Work to complete: Images are to be left out when the records below are printed word for word.

[Dataset extract]

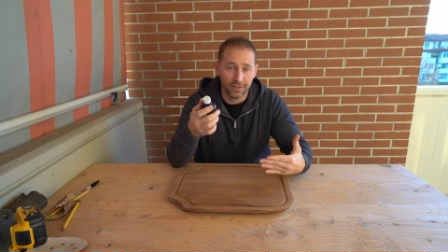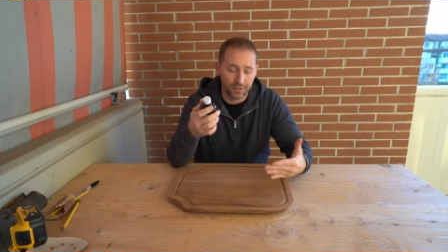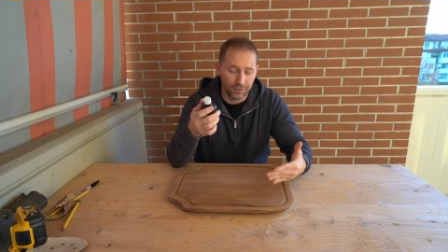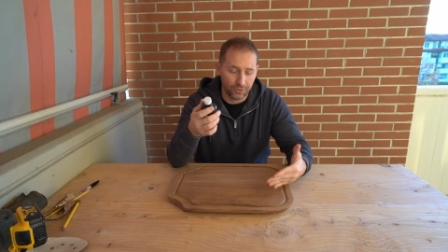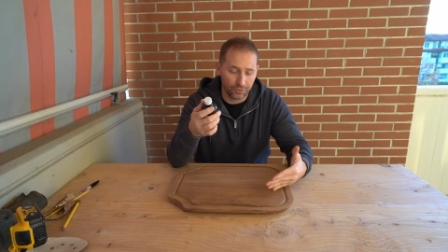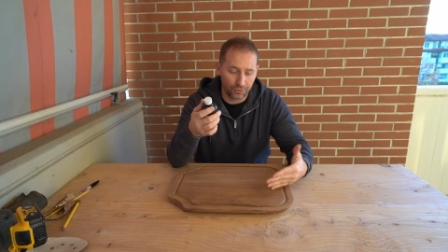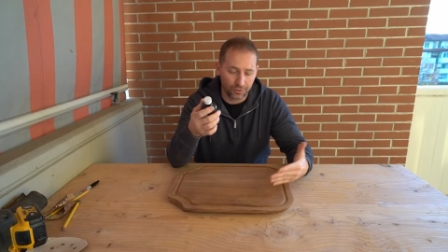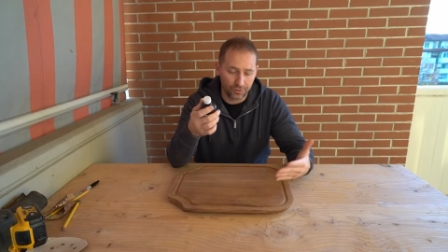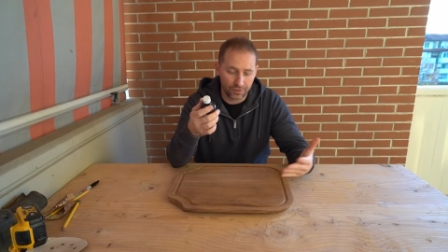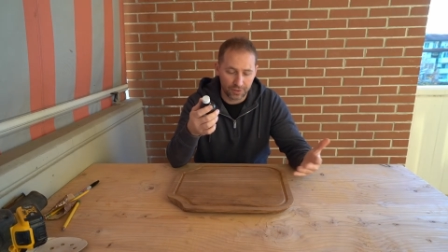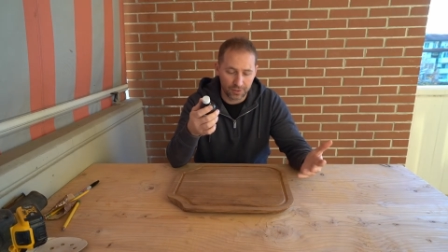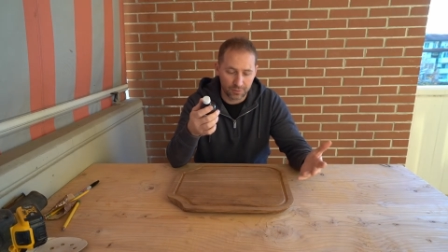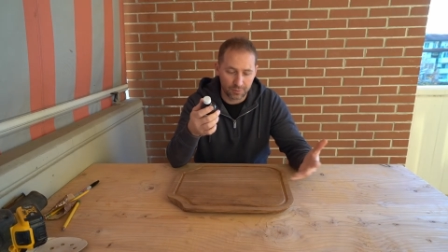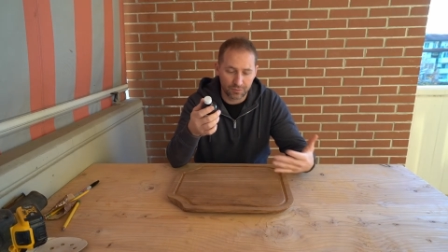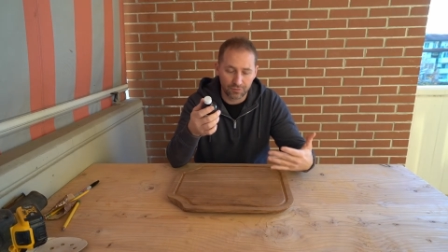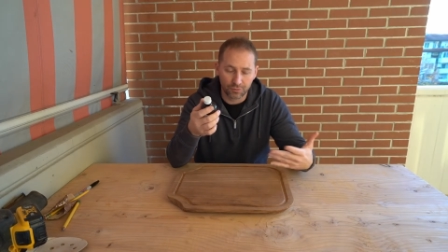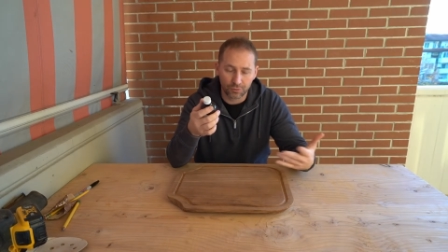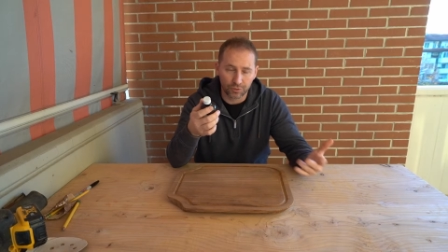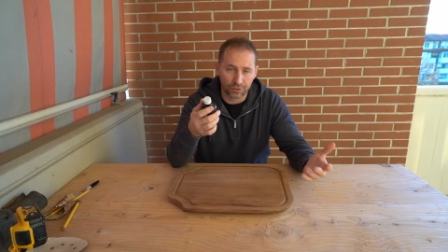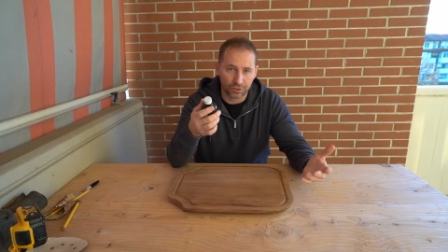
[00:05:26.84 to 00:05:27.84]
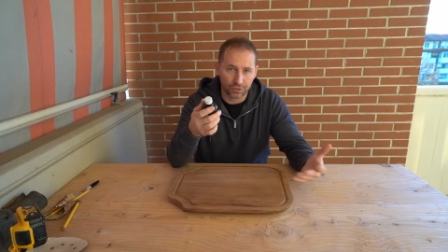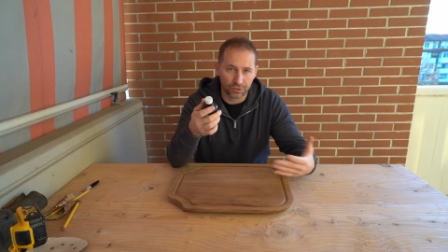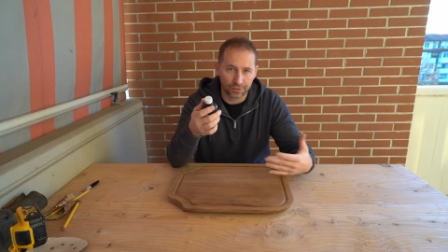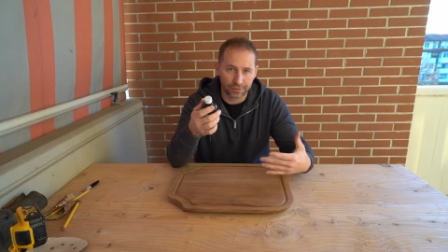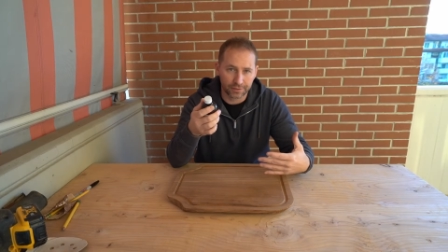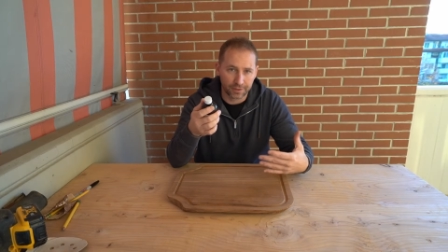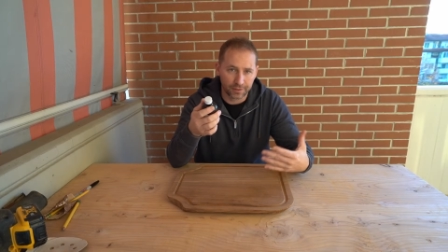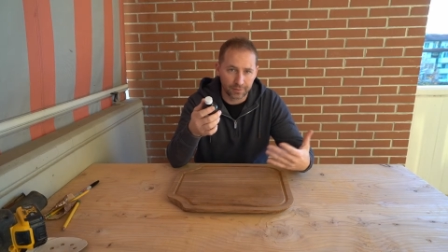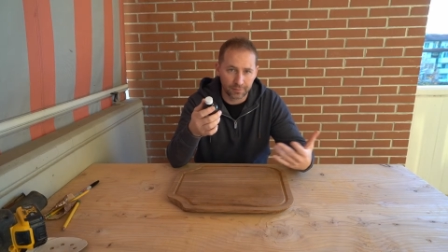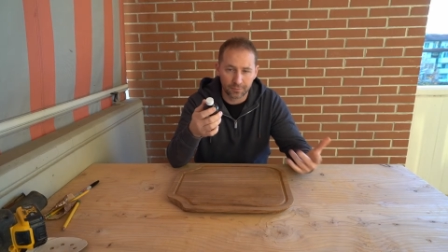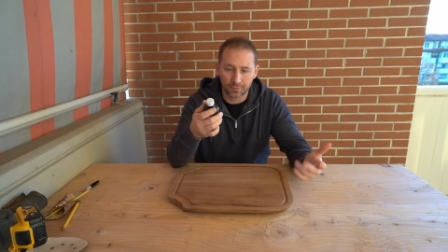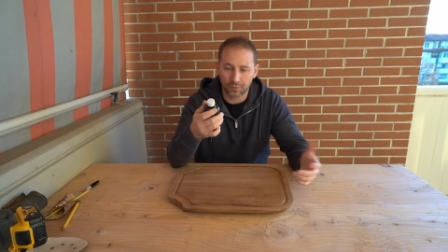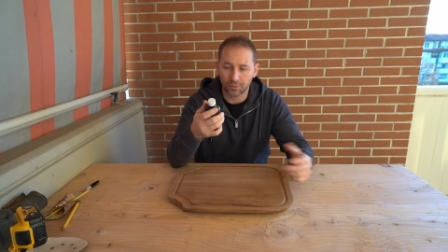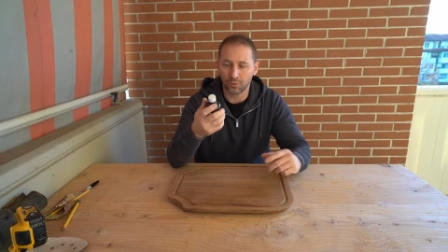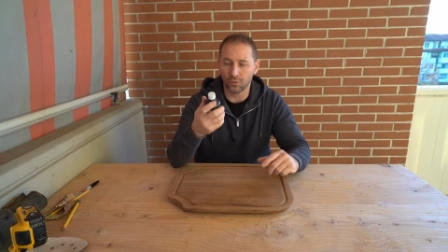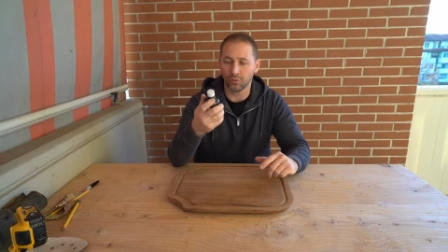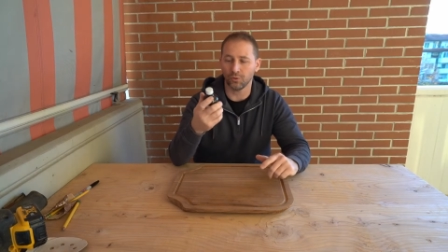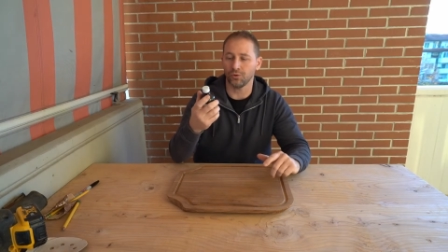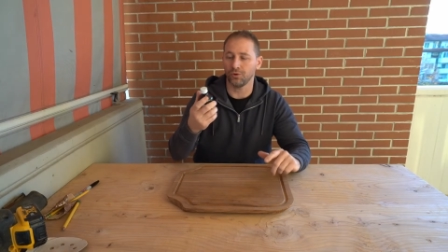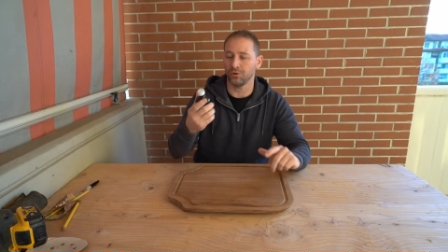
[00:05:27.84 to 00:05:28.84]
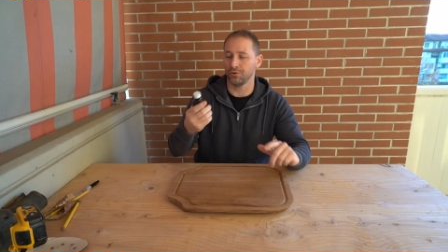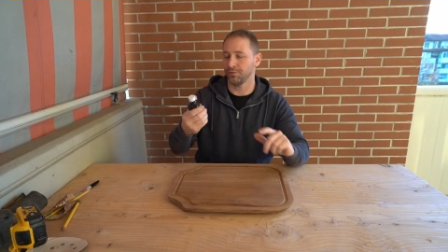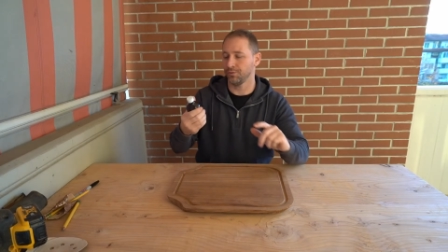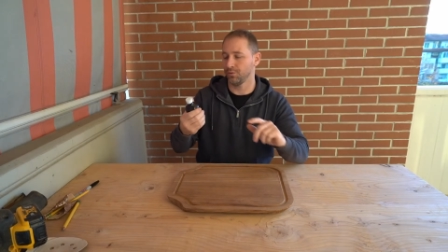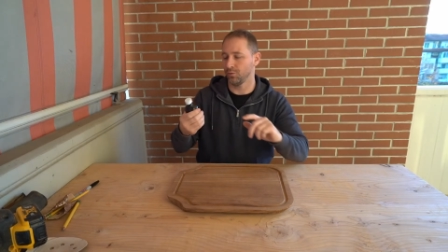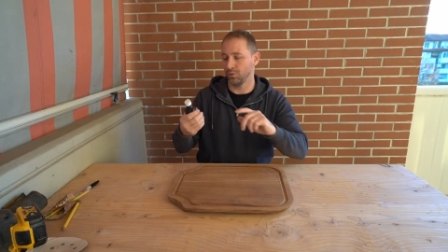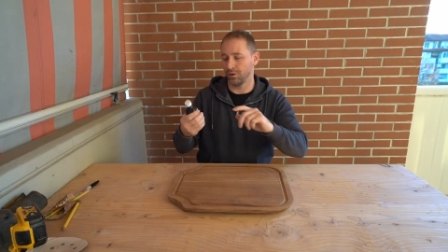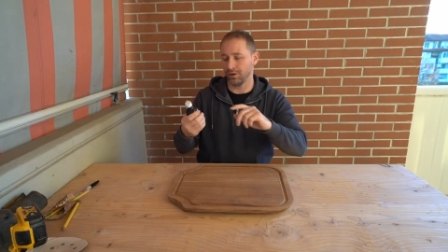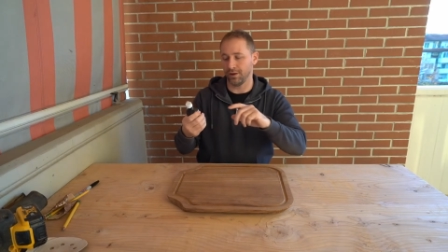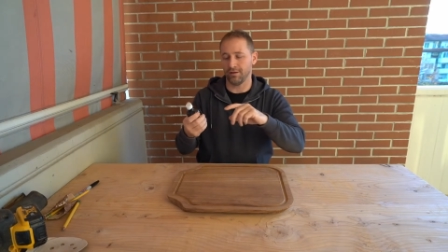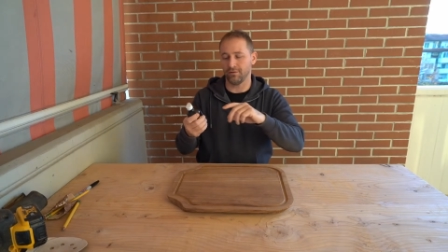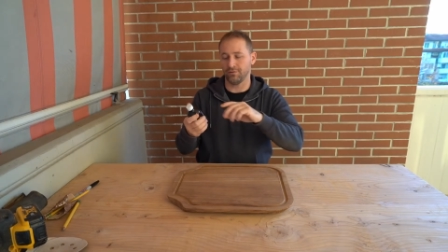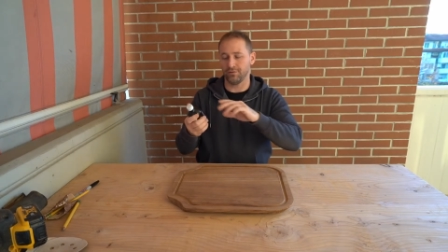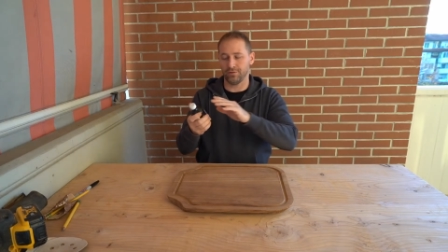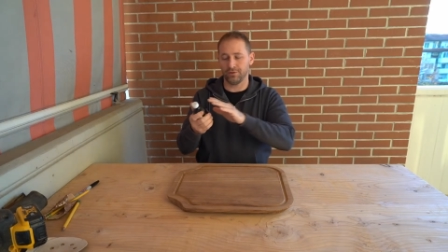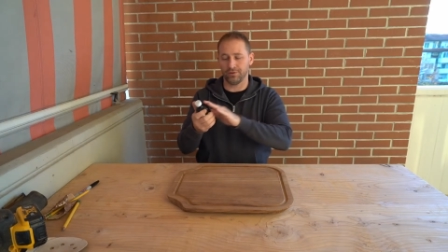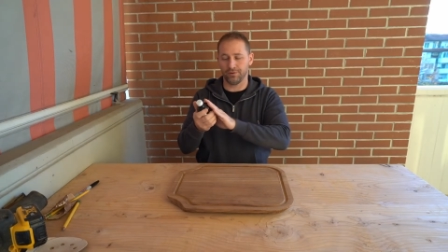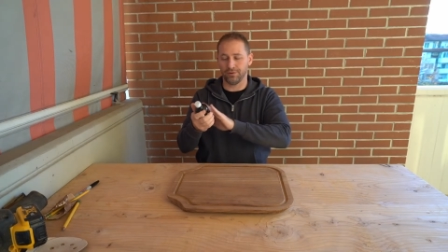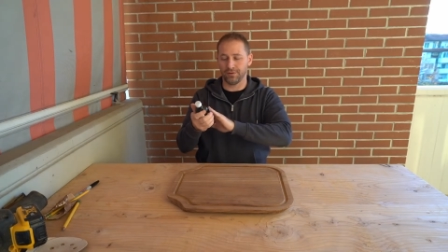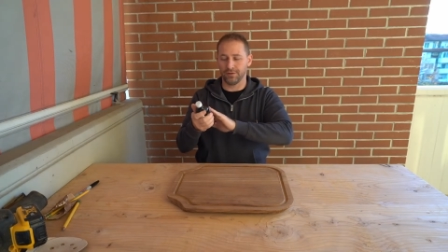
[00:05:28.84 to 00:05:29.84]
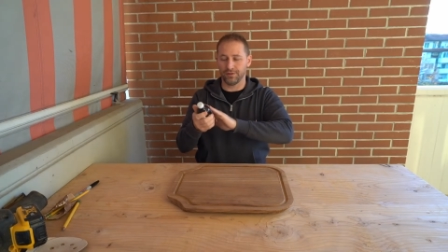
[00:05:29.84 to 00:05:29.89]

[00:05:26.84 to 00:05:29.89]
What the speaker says: your things before you cook them or whatever.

[/Dataset extract]

Written answer:
[00:05:26.84 to 00:05:27.84]
[00:05:27.84 to 00:05:28.84]
[00:05:28.84 to 00:05:29.84]
[00:05:29.84 to 00:05:29.89]

[00:05:26.84 to 00:05:29.89]
What the speaker says: your things before you cook them or whatever.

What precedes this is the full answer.